Emotionale Intelligenz als Geheimzutat in einer unemotionalen Domäne
Das fällt ihr aber zum Glück nicht schwer: „In meinem Job und Leben brauche ich eine große Übereinstimmung zwischen dem, was ich tue, und wer ich im Kern bin“, sagt die IT-Expertin. Bei ihr bedeutet das, dass sie ihre Fähigkeit, Emotionen einfließen zu lassen, mit ihrem IT-Wissen kombiniert – ein Vorteil in einer von eher rational handelnden Männern geprägten Domäne.
Obwohl es bereits viele Anwendungsgebiete von Blockchain gibt, ist das Thema weiterhin vergleichsweise neu und die Beteiligten sind stetig dabei, weitere Anwendungen zu entwickeln und Potentiale zu entdecken.
Und da kann eine Prise emotionale Intelligenz den Wert von Einsen und Nullen manchmal besser in den Kontext rücken.

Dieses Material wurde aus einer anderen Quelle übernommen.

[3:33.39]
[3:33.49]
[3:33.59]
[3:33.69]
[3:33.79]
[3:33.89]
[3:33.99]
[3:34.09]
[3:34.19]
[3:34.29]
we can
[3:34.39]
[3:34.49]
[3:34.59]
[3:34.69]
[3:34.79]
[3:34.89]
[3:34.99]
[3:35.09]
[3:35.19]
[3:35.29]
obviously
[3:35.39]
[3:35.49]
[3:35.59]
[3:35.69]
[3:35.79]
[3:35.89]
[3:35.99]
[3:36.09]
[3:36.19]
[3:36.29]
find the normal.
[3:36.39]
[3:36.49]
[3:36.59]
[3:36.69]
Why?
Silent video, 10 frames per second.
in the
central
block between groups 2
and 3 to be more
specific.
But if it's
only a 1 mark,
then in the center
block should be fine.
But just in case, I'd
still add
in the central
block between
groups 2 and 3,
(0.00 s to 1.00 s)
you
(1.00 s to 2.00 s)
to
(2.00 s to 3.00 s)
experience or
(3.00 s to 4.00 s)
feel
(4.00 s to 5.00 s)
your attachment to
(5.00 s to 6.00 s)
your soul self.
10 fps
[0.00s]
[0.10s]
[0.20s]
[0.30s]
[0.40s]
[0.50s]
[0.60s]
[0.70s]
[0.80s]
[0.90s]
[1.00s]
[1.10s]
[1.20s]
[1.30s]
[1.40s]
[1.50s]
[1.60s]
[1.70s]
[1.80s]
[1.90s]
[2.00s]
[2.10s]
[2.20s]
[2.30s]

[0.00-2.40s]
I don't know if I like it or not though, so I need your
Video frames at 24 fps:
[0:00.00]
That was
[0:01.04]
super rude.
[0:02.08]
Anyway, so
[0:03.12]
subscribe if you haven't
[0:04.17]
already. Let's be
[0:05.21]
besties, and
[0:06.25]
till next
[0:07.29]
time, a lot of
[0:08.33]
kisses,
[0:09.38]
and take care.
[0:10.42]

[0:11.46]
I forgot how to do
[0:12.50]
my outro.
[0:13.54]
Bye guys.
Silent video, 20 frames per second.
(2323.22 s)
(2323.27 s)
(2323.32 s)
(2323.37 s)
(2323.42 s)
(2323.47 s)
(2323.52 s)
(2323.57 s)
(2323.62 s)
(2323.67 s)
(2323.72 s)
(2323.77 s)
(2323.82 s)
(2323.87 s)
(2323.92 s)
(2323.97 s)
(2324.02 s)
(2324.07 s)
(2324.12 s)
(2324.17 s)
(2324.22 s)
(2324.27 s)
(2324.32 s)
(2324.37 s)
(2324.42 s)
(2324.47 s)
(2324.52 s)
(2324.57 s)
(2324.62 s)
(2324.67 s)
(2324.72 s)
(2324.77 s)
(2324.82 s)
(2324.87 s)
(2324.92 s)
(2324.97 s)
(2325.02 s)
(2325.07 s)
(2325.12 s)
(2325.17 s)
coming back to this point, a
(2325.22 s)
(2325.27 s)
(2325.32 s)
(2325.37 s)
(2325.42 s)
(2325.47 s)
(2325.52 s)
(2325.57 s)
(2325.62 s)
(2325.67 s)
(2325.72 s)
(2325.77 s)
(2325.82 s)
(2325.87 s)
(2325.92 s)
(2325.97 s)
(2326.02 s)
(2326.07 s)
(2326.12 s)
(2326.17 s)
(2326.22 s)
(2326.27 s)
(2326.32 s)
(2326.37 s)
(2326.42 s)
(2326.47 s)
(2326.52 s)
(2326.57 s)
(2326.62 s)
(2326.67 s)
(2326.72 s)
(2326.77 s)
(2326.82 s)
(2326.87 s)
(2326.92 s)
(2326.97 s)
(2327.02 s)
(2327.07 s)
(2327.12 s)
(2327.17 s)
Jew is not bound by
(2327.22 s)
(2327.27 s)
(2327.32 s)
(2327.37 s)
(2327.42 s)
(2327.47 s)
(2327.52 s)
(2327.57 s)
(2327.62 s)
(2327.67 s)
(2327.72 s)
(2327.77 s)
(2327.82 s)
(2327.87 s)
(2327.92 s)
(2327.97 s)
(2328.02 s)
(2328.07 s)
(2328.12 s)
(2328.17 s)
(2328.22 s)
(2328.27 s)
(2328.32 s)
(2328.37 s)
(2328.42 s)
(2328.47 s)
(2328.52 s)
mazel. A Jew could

„Es ist gar nicht so, dass es in Deutschland keine belastbare, effiziente, zeitgemäße Technologie gäbe – in den meisten Fällen steht uns theoretisch sogar bessere als in anderen Ländern zur Verfügung –, aber die Bereitschaft, sich darauf einzulassen, ist sehr gering“, schüttelt Ece Kubilay den Kopf, die aus der Türkei eine ganz andere Mentalität bezogen auf Digitalisierung und das Nutzen neuer technischer Möglichkeiten kennt.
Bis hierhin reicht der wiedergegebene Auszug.